Das Leben verlagert sich immer mehr ins Digitale. Dies gilt auch für die Justiz. Zum Jahreswechsel werden alle neu eingehenden Verfahren elektronisch geführt. Die Videoverhandlung ist mittlerweile gang und gäbe. Bürger sind es gewohnt, Rechtsgeschäfte nicht mehr in Präsenz, sondern online abzuschließen. Es fehlt jedoch eine eindeutige Anlaufstelle für einen digitalen Kontakt mit der Justiz. Zwar verfügen die Gerichte über Websites, Informationen sind jedoch nicht an einem zentralen Ort, sondern an unterschiedlichen Stellen abrufbar, und unter „Kontakte“ finden sich in der Regel nur die Postanschrift und der Hinweis, dass die E-Mail-Kommunikation in Rechtssachen nicht möglich sei.
Erste Schritte
Bereits auf dem ersten Bund-Länder-Digitalgipfel Ende März 2023 wurde über die Finanzierung einer Machbarkeitsstudie durch den Bund zur Einrichtung eines Bund-Länder-Justizportals für Onlinedienstleistungen entschieden. Ein interdisziplinärer Arbeitskreis von Vertretern des Bundes und der Länder hat ein Inhalts- und Designkonzept entwickelt.
In dem Projekt „Digitale Rechtsantragstelle“ des Bundesjustizministeriums und des DigitalService wurden Informationen über die Beantragung von Beratungs- und Prozesskostenhilfe zusammengestellt sowie ein Eingabe- und Abfragesystem, das es erleichtert, den Antrag online auszufüllen, entwickelt.
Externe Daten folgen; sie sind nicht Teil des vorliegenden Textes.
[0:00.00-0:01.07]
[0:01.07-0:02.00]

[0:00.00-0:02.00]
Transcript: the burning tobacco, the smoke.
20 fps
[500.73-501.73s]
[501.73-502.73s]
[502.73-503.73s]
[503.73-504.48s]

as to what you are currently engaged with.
Zudem wird ein Vorab-Check, ob ein Anspruch auf Beratungshilfe besteht, bereitgestellt. In dem weiteren Projekt „Zivilgerichtliches Online-Verfahren“ wurden ein Vorab-Check sowie ein Eingabe- und Abfragesystem zur Erstellung einer Klageschrift für Verfahren nach der EU-Fluggastrechteverordnung entwickelt. Diese Angebote sollen weiter ausgeweitet werden. Die bisherigen Projektergebnisse sind unter service.justiz.de abrufbar, so dass bereits ein erster Eindruck entsteht, wie Teile des Justizportals aussehen könnten.
Wie geht es weiter?
Die Arbeiten an dem Justizportal mit Kommunikationsplattform sollen ausweislich des Koalitionsvertrags von Union und SPD fortgesetzt werden. Die Reformkommission Zivilprozess der Zukunft (Transparenzhinweis: die Autorin war Mitglied) hat sich in ihrem Abschlussbericht, dessen Impulse die neue Regierung aufnehmen will, ebenfalls für die Schaffung eines Justizportals ausgesprochen, über das sämtliche Angebote und Services der Justiz abrufbar sein sollen.
Empfehlungen
Durch eine einheitliche, passende grafische Gestaltung des Portals könnte ein ähnlich vertrauensbildender Effekt wie beim Betreten eines Gerichtsgebäudes erzielt werden. Eine intuitive Bedienbarkeit und ein zielgruppenzentriertes Angebot ließen sich durch die Nutzung von Legal Design Thinking – einer Methodik, die bei den vorgenannten Projekten des DigitalServices bereits zum Einsatz kommt und bei der die Bedürfnisse der potenziellen Nutzer im Mittelpunkt stehen – erreichen. Um sicherzustellen, dass keine Nutzergruppe ausgeschlossen wird, muss auf eine barrierearme Ausgestaltung, etwa durch Texte in einfacher Sprache und Zugänglichkeit für seheingeschränkte bzw. blinde Nutzende, geachtet werden. Für digital unerfahrene Personen sollten sogenannte Digitallotsen, zum Beispiel über eine Telefonhotline oder über eine persönliche Vorsprache auf der Rechtsantragstelle, zur Verfügung stehen.
Ebenso wichtig ist es, eine elektronische Einreichung über das Portal samt angeschlossener Kommunikationsplattform möglichst niedrigschwellig auszugestalten. Komplexe bzw. nur für die Justiz Anwendung findende Identifizierungs- und Authentisierungsmittel stellen eine Hürde für die Nutzung dar. Als Ausdruck der Serviceorientiertheit des Portals sollen relevante Daten nur einmal eingegeben und mit Einverständnis des Betroffenen auch von einer anderen staatlichen Stelle abgefragt werden können.
Über das Portal sollten weitere Angebote wie Einsichten in Register, ein Terminbuchungstool, Hinweise auf Optionen zur außergerichtlichen Konfliktlösung, Zugang zu Videoverhandlungen bzw. -terminen auf der Rechtsantragstelle und eine Bezahlpattform bereitgestellt werden.